--- START ---

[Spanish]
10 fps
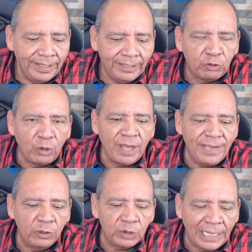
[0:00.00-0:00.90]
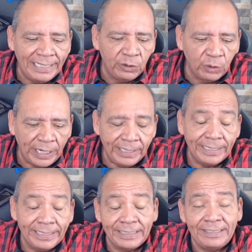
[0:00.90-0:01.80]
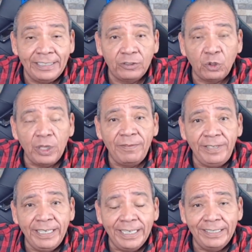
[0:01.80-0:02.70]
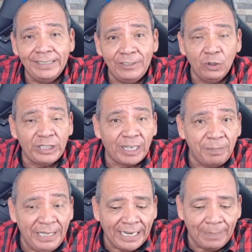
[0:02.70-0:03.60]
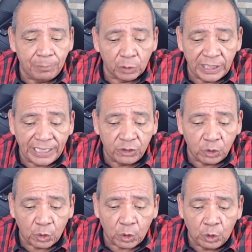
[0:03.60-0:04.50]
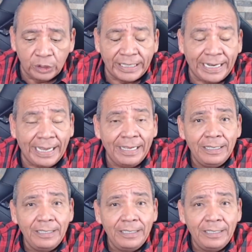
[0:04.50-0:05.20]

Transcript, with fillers: todavía no salen de una, es decir, todavía no termina el proceso contra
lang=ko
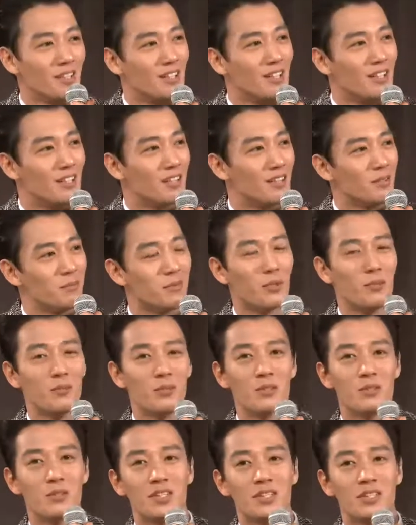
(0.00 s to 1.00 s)
예. 뭐,
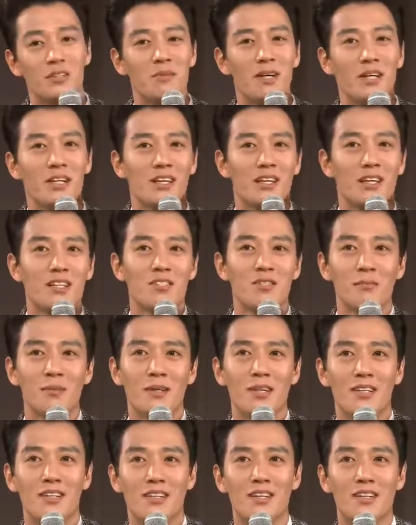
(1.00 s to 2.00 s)
민호 씨 금방
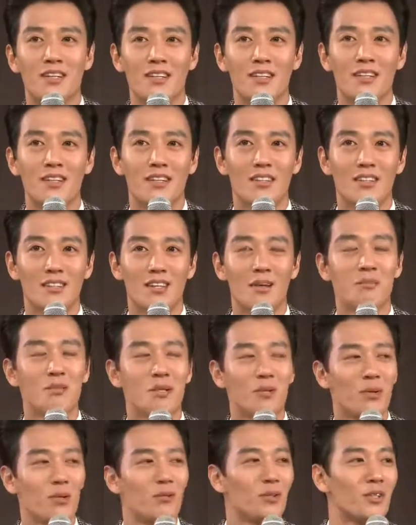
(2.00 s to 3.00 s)
얘기했지만, 예. 남자
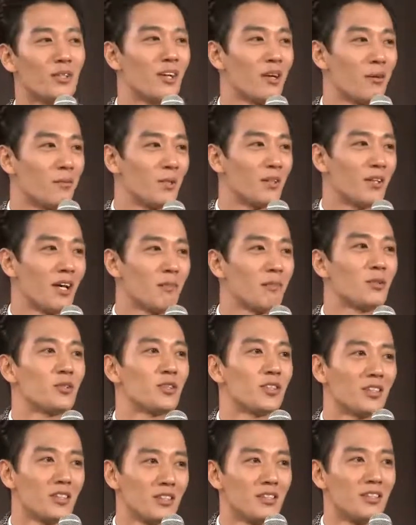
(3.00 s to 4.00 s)
배우들이라면 한
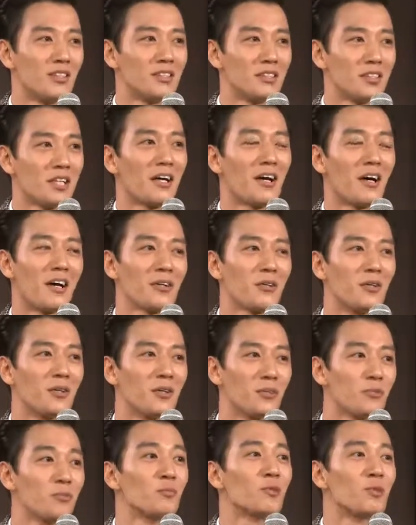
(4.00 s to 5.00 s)
번씩은 생각할
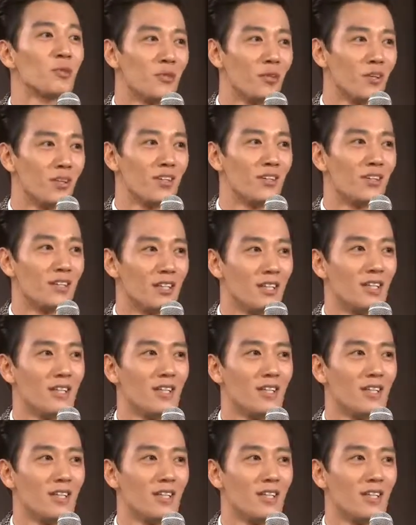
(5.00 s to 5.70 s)
거예요. 꿈꿀 거예요. 예.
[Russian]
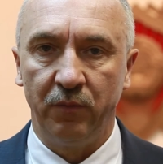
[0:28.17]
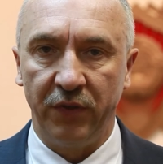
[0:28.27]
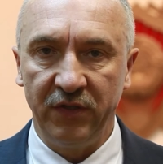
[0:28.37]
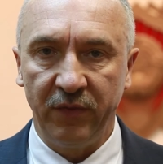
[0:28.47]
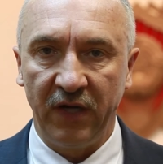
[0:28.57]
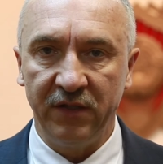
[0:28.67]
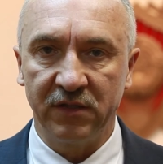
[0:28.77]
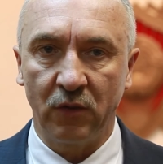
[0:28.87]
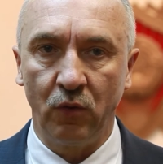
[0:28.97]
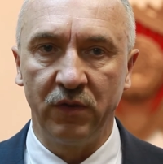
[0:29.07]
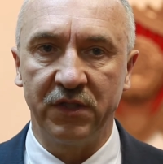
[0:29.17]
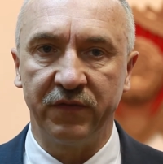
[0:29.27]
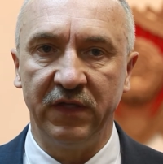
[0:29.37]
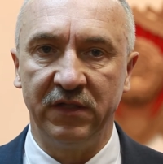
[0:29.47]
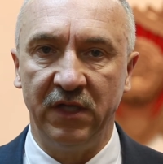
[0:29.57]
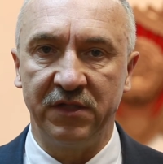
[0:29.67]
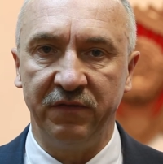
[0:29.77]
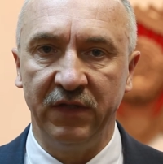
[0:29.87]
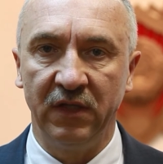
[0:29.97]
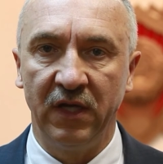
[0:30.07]
Понимая незаконность своих
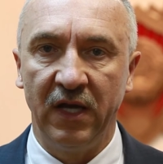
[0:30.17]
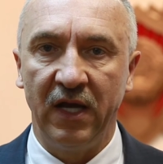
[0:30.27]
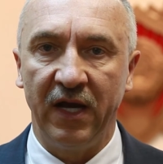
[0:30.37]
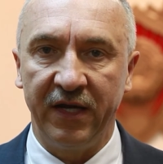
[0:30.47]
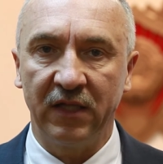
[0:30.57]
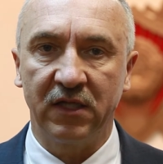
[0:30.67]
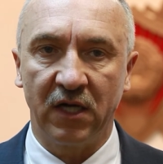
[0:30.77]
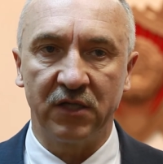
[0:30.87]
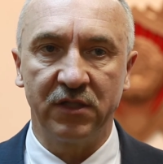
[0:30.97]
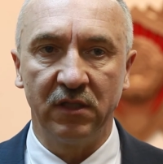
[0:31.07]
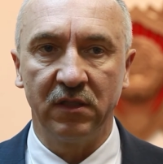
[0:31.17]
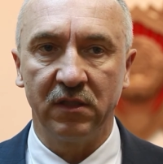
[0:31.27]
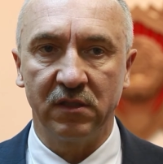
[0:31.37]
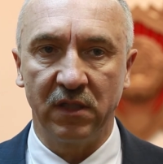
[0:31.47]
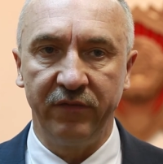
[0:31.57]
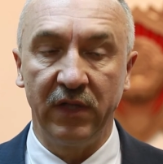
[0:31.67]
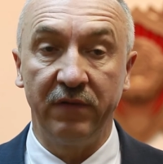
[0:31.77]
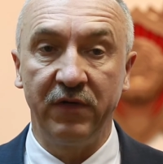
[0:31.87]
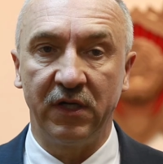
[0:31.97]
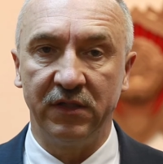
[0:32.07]
действий, Ряд граждан заявил о
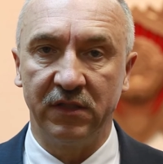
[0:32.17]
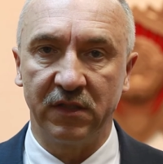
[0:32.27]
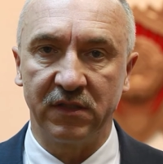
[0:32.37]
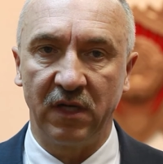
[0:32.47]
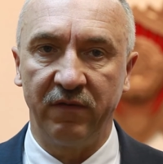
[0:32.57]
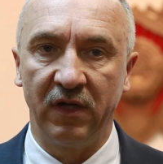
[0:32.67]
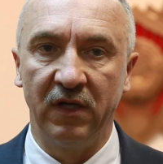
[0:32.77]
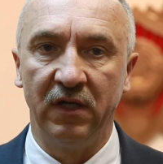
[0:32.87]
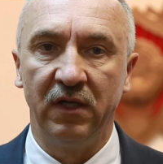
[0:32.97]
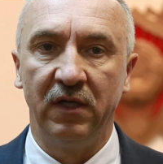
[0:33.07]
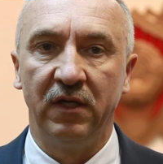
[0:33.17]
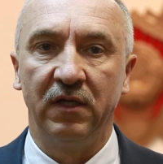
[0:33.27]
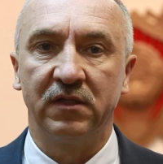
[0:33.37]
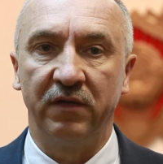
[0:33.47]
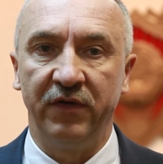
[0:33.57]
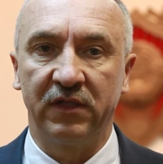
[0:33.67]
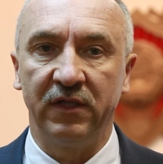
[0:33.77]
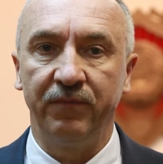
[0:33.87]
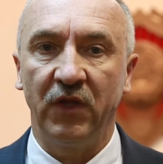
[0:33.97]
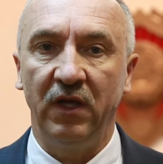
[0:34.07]
выходе из состава
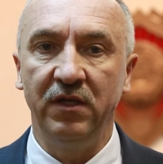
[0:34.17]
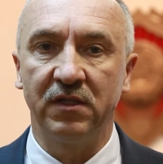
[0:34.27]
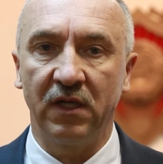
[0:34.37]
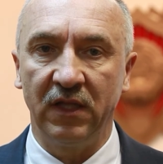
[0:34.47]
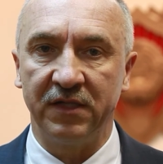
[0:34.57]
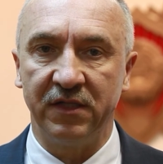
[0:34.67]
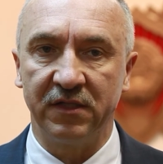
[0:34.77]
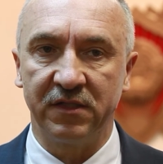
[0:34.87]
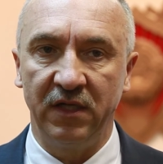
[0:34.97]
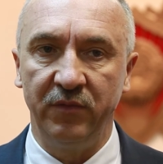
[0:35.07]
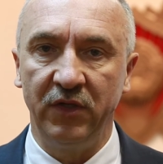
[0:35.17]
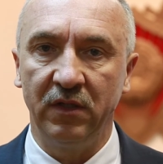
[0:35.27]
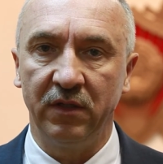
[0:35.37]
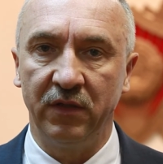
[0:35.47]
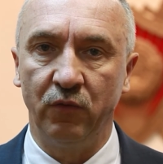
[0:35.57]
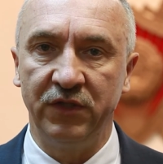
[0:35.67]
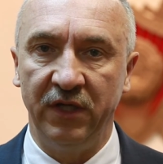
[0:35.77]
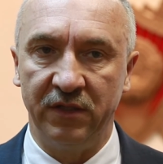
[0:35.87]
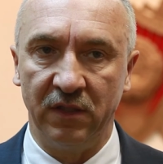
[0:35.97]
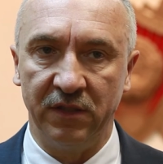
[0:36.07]
Совета и несогласии с целями его
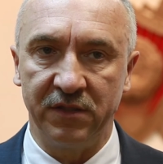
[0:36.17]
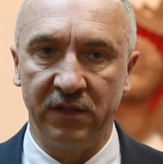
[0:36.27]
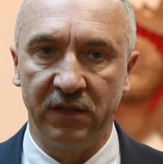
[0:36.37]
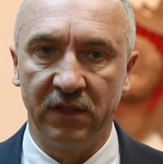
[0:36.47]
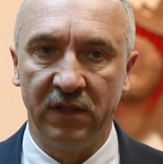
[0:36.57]
деятельности.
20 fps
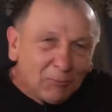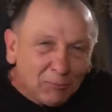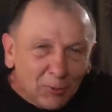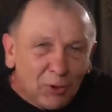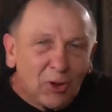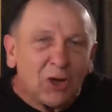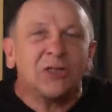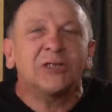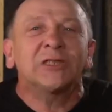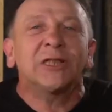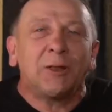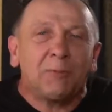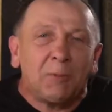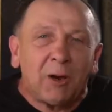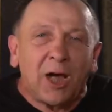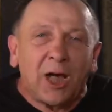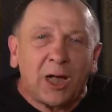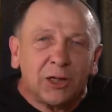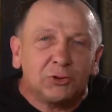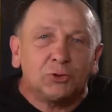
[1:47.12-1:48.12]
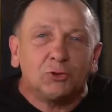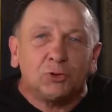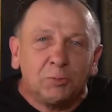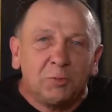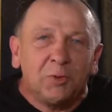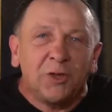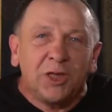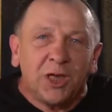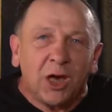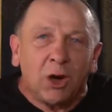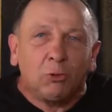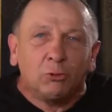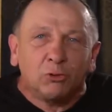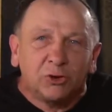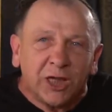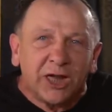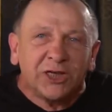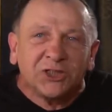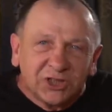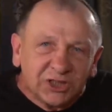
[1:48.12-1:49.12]
в прошлом году меня
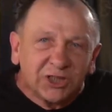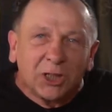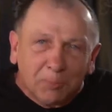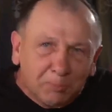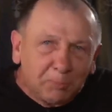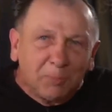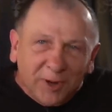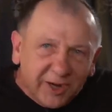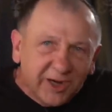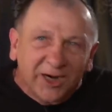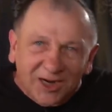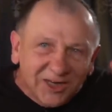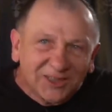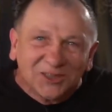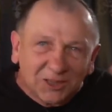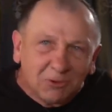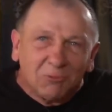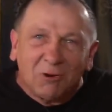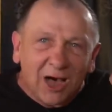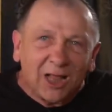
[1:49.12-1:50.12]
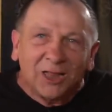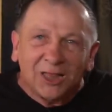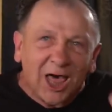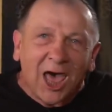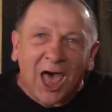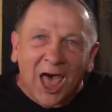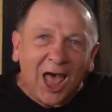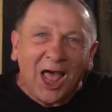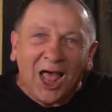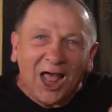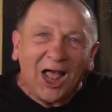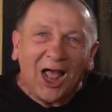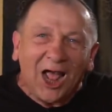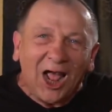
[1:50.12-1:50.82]
удачно парализовало.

--- END ---

Write the records out again exactly as shown above, keeping no pictures.

[Spanish]
10 fps
[0:00.00-0:00.90]
[0:00.90-0:01.80]
[0:01.80-0:02.70]
[0:02.70-0:03.60]
[0:03.60-0:04.50]
[0:04.50-0:05.20]

Transcript, with fillers: todavía no salen de una, es decir, todavía no termina el proceso contra
lang=ko
(0.00 s to 1.00 s)
예. 뭐,
(1.00 s to 2.00 s)
민호 씨 금방
(2.00 s to 3.00 s)
얘기했지만, 예. 남자
(3.00 s to 4.00 s)
배우들이라면 한
(4.00 s to 5.00 s)
번씩은 생각할
(5.00 s to 5.70 s)
거예요. 꿈꿀 거예요. 예.
[Russian]
[0:28.17]
[0:28.27]
[0:28.37]
[0:28.47]
[0:28.57]
[0:28.67]
[0:28.77]
[0:28.87]
[0:28.97]
[0:29.07]
[0:29.17]
[0:29.27]
[0:29.37]
[0:29.47]
[0:29.57]
[0:29.67]
[0:29.77]
[0:29.87]
[0:29.97]
[0:30.07]
Понимая незаконность своих
[0:30.17]
[0:30.27]
[0:30.37]
[0:30.47]
[0:30.57]
[0:30.67]
[0:30.77]
[0:30.87]
[0:30.97]
[0:31.07]
[0:31.17]
[0:31.27]
[0:31.37]
[0:31.47]
[0:31.57]
[0:31.67]
[0:31.77]
[0:31.87]
[0:31.97]
[0:32.07]
действий, Ряд граждан заявил о
[0:32.17]
[0:32.27]
[0:32.37]
[0:32.47]
[0:32.57]
[0:32.67]
[0:32.77]
[0:32.87]
[0:32.97]
[0:33.07]
[0:33.17]
[0:33.27]
[0:33.37]
[0:33.47]
[0:33.57]
[0:33.67]
[0:33.77]
[0:33.87]
[0:33.97]
[0:34.07]
выходе из состава
[0:34.17]
[0:34.27]
[0:34.37]
[0:34.47]
[0:34.57]
[0:34.67]
[0:34.77]
[0:34.87]
[0:34.97]
[0:35.07]
[0:35.17]
[0:35.27]
[0:35.37]
[0:35.47]
[0:35.57]
[0:35.67]
[0:35.77]
[0:35.87]
[0:35.97]
[0:36.07]
Совета и несогласии с целями его
[0:36.17]
[0:36.27]
[0:36.37]
[0:36.47]
[0:36.57]
деятельности.
20 fps
[1:47.12-1:48.12]
[1:48.12-1:49.12]
в прошлом году меня
[1:49.12-1:50.12]
[1:50.12-1:50.82]
удачно парализовало.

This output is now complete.